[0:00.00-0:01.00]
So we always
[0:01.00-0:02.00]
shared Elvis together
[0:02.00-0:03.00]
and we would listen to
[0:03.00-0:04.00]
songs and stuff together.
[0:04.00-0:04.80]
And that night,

*****

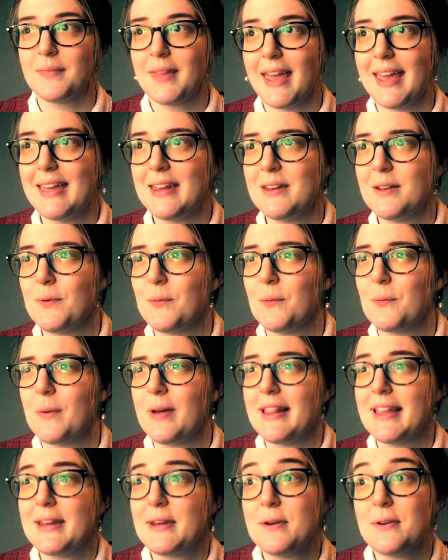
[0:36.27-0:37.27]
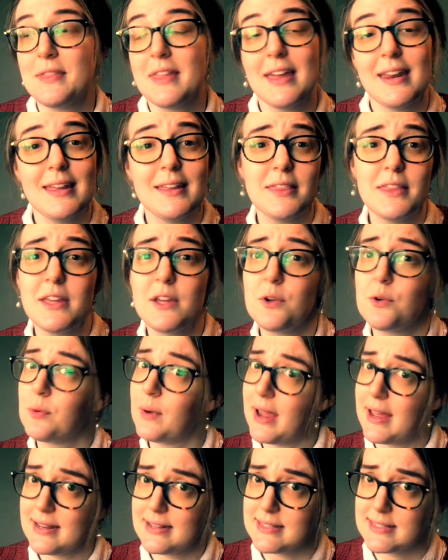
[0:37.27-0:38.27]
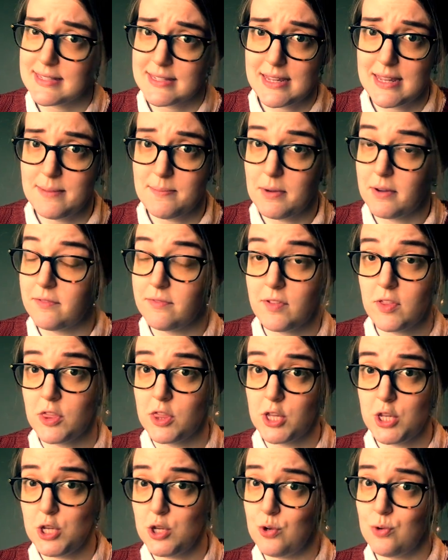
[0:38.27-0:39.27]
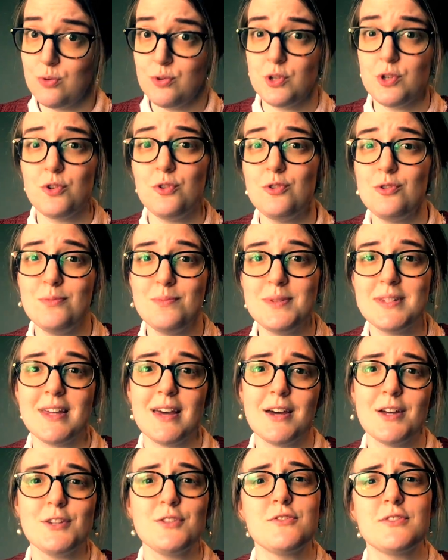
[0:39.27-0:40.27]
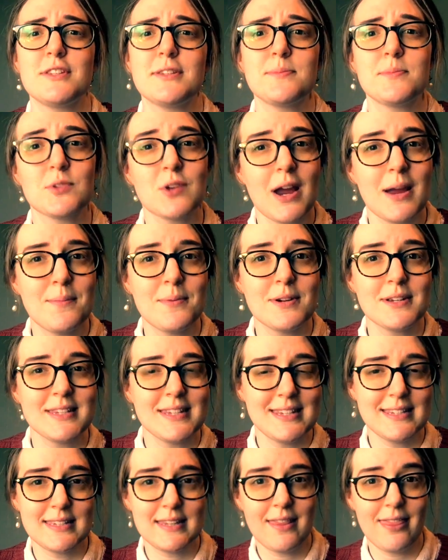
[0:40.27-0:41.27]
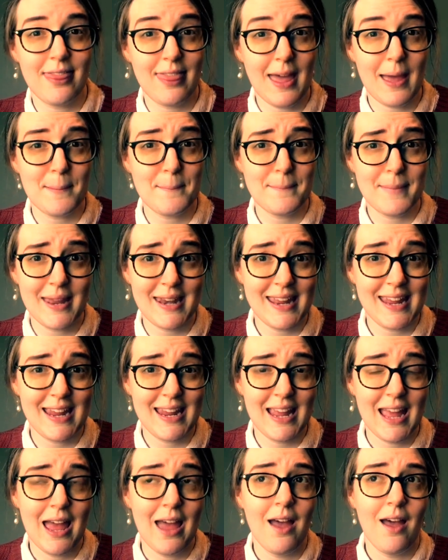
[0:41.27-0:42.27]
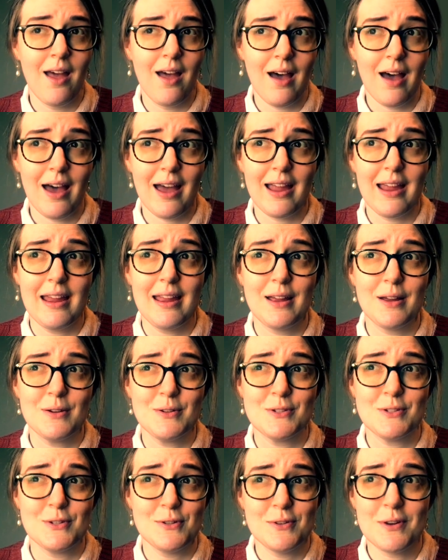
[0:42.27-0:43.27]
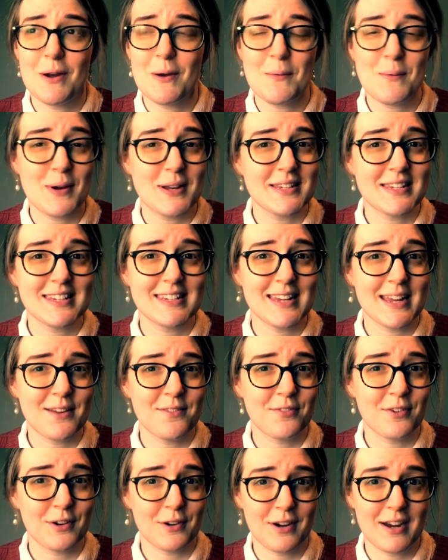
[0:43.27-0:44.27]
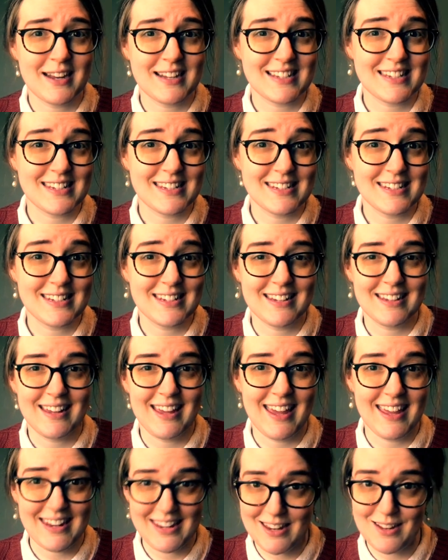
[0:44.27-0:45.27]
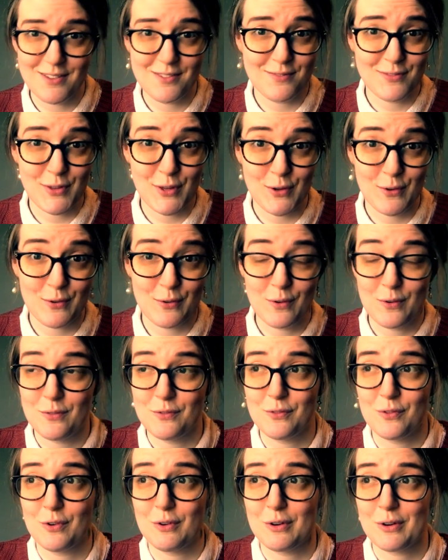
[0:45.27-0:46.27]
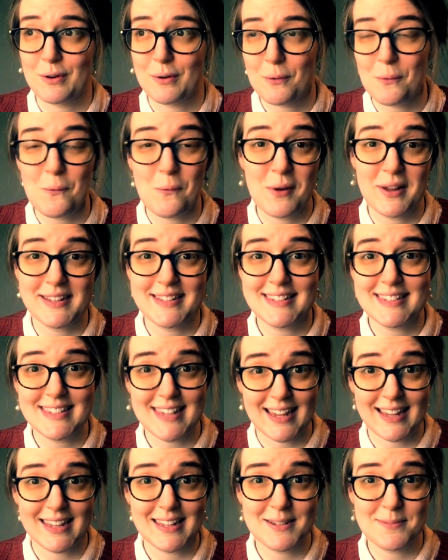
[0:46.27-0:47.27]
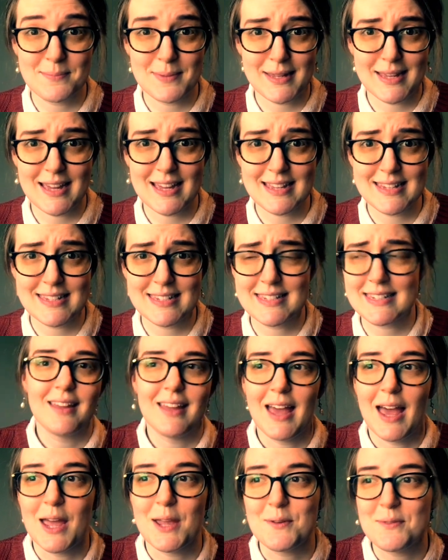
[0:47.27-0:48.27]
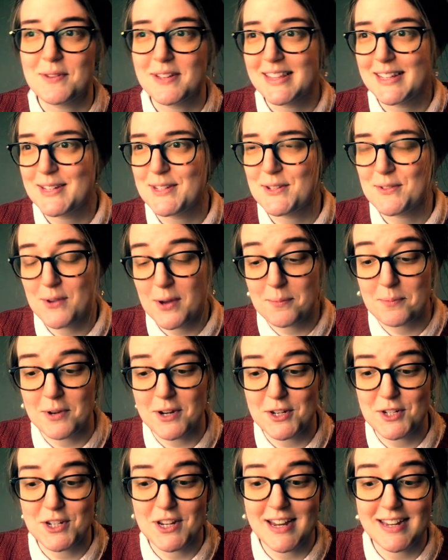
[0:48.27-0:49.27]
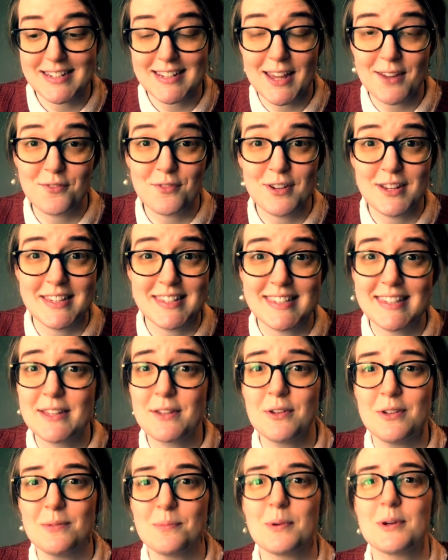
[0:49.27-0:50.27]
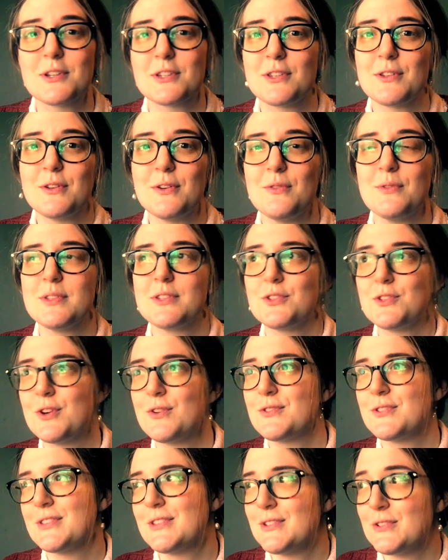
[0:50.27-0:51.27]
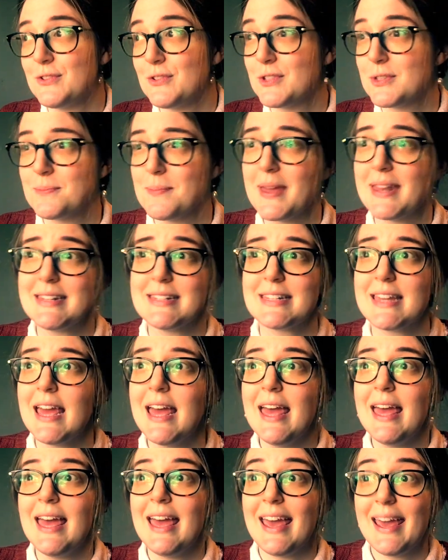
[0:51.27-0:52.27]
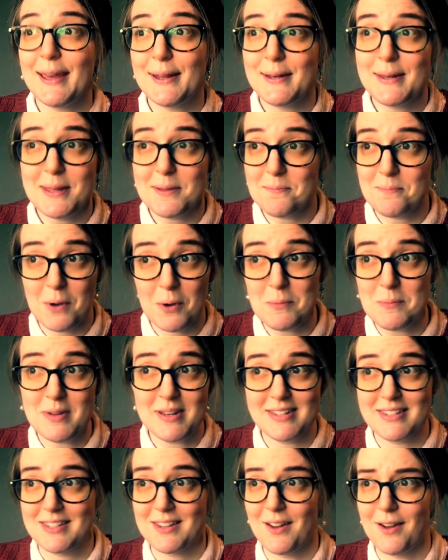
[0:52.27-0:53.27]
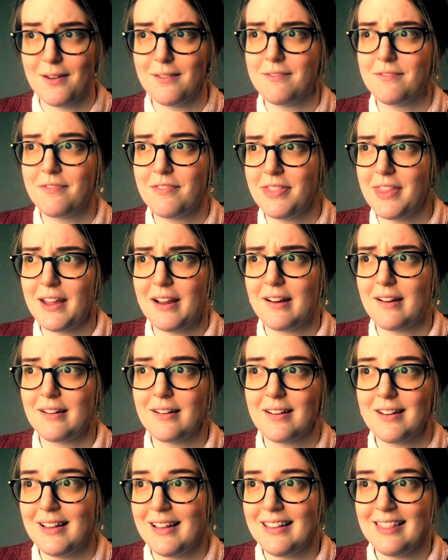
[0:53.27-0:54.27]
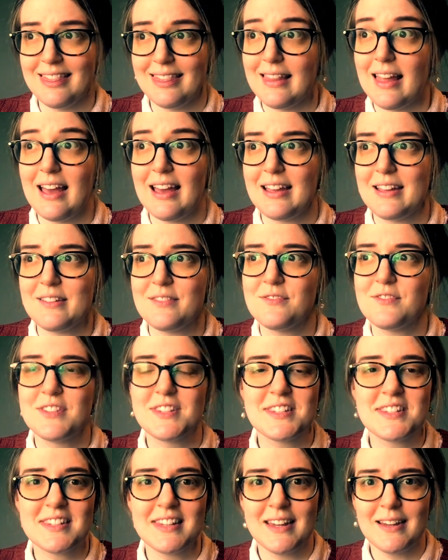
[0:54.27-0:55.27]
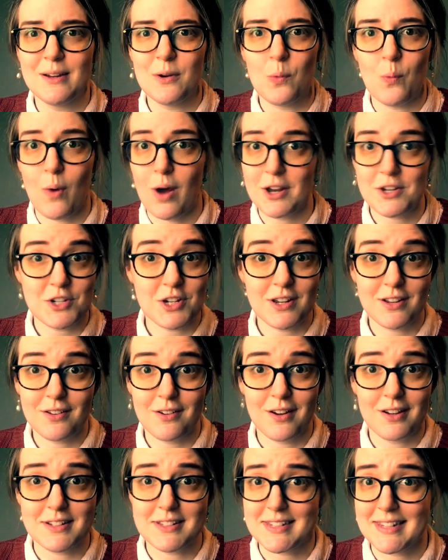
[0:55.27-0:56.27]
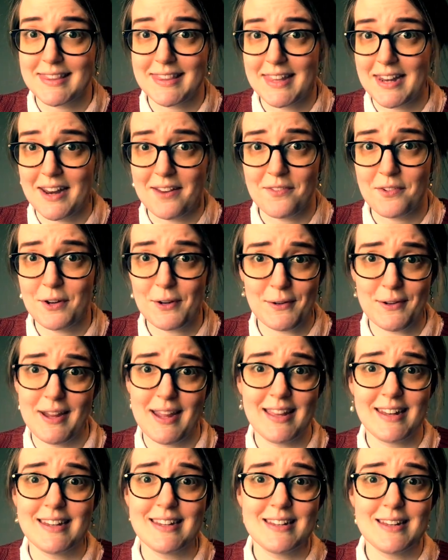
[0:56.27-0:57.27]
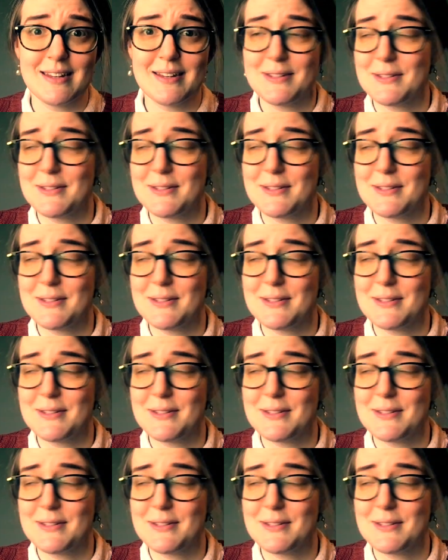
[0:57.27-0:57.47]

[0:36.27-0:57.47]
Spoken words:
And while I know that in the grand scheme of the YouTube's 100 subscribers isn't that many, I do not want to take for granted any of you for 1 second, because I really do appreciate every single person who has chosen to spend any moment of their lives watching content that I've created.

*****

§ **EXERCISE**
In the listing above, find the line with "[0:52.27-0:53.27]" and the line with "[0:36.27-0:57.47]". Set down both and every line between them, minus the pictures.

§ **OUTPUT**
[0:52.27-0:53.27]
[0:53.27-0:54.27]
[0:54.27-0:55.27]
[0:55.27-0:56.27]
[0:56.27-0:57.27]
[0:57.27-0:57.47]

[0:36.27-0:57.47]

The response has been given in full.